-- Work order --
Word for word, restate all the records; images are not part of the copy.

"""

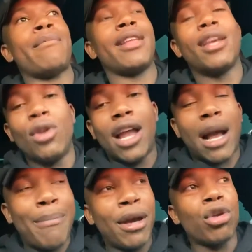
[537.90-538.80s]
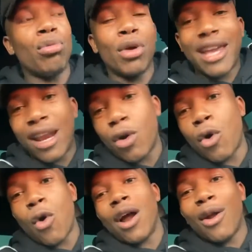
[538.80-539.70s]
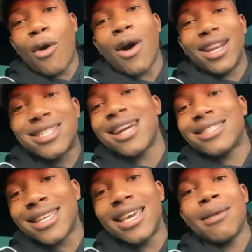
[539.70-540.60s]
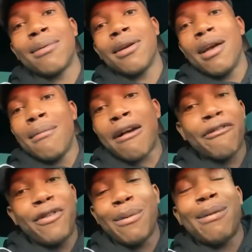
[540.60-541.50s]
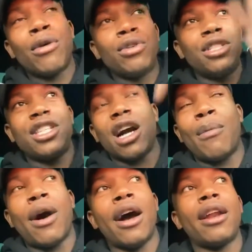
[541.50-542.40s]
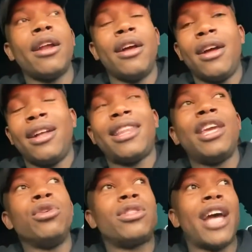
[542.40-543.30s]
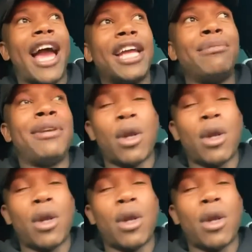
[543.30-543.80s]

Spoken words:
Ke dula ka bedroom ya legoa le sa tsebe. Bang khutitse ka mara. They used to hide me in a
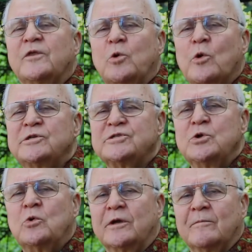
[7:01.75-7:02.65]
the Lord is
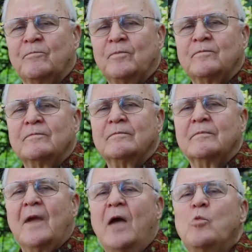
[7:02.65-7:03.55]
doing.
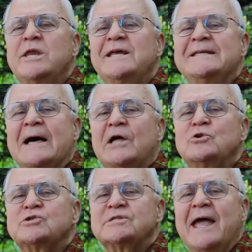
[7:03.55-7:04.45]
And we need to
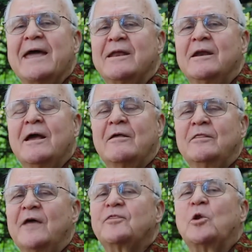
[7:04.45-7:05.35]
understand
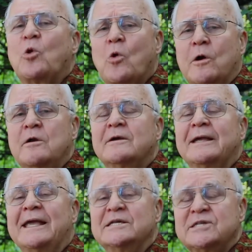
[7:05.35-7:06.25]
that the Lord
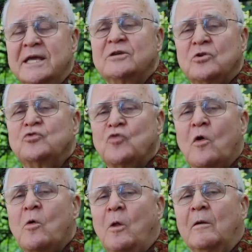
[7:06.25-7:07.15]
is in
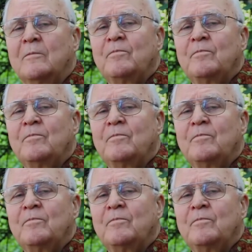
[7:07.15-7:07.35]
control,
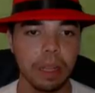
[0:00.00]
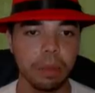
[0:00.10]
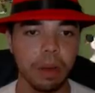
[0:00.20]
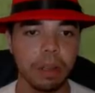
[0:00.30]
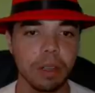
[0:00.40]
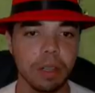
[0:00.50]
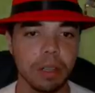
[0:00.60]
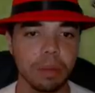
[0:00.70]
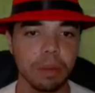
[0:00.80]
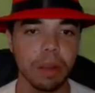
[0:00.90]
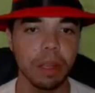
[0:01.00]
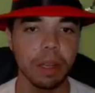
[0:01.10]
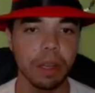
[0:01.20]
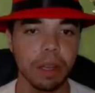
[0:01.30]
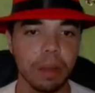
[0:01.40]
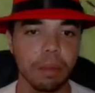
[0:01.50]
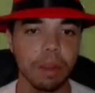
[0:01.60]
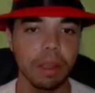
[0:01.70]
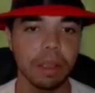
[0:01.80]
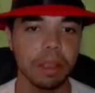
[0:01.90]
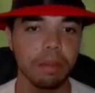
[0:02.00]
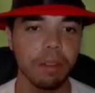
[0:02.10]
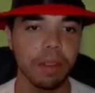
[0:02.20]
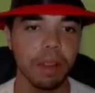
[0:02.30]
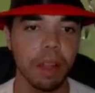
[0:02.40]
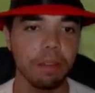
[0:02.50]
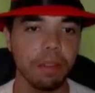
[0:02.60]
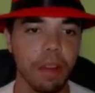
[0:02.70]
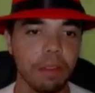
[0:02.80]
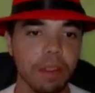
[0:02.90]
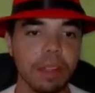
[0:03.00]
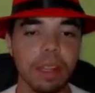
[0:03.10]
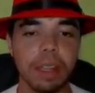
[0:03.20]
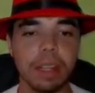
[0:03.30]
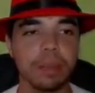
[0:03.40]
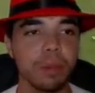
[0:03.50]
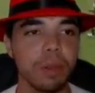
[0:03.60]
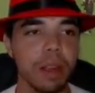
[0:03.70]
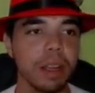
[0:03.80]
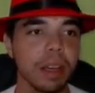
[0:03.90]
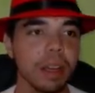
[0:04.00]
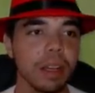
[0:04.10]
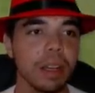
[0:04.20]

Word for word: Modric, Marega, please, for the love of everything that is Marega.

"""

-- Answer space --
[537.90-538.80s]
[538.80-539.70s]
[539.70-540.60s]
[540.60-541.50s]
[541.50-542.40s]
[542.40-543.30s]
[543.30-543.80s]

Spoken words:
Ke dula ka bedroom ya legoa le sa tsebe. Bang khutitse ka mara. They used to hide me in a
[7:01.75-7:02.65]
the Lord is
[7:02.65-7:03.55]
doing.
[7:03.55-7:04.45]
And we need to
[7:04.45-7:05.35]
understand
[7:05.35-7:06.25]
that the Lord
[7:06.25-7:07.15]
is in
[7:07.15-7:07.35]
control,
[0:00.00]
[0:00.10]
[0:00.20]
[0:00.30]
[0:00.40]
[0:00.50]
[0:00.60]
[0:00.70]
[0:00.80]
[0:00.90]
[0:01.00]
[0:01.10]
[0:01.20]
[0:01.30]
[0:01.40]
[0:01.50]
[0:01.60]
[0:01.70]
[0:01.80]
[0:01.90]
[0:02.00]
[0:02.10]
[0:02.20]
[0:02.30]
[0:02.40]
[0:02.50]
[0:02.60]
[0:02.70]
[0:02.80]
[0:02.90]
[0:03.00]
[0:03.10]
[0:03.20]
[0:03.30]
[0:03.40]
[0:03.50]
[0:03.60]
[0:03.70]
[0:03.80]
[0:03.90]
[0:04.00]
[0:04.10]
[0:04.20]

Word for word: Modric, Marega, please, for the love of everything that is Marega.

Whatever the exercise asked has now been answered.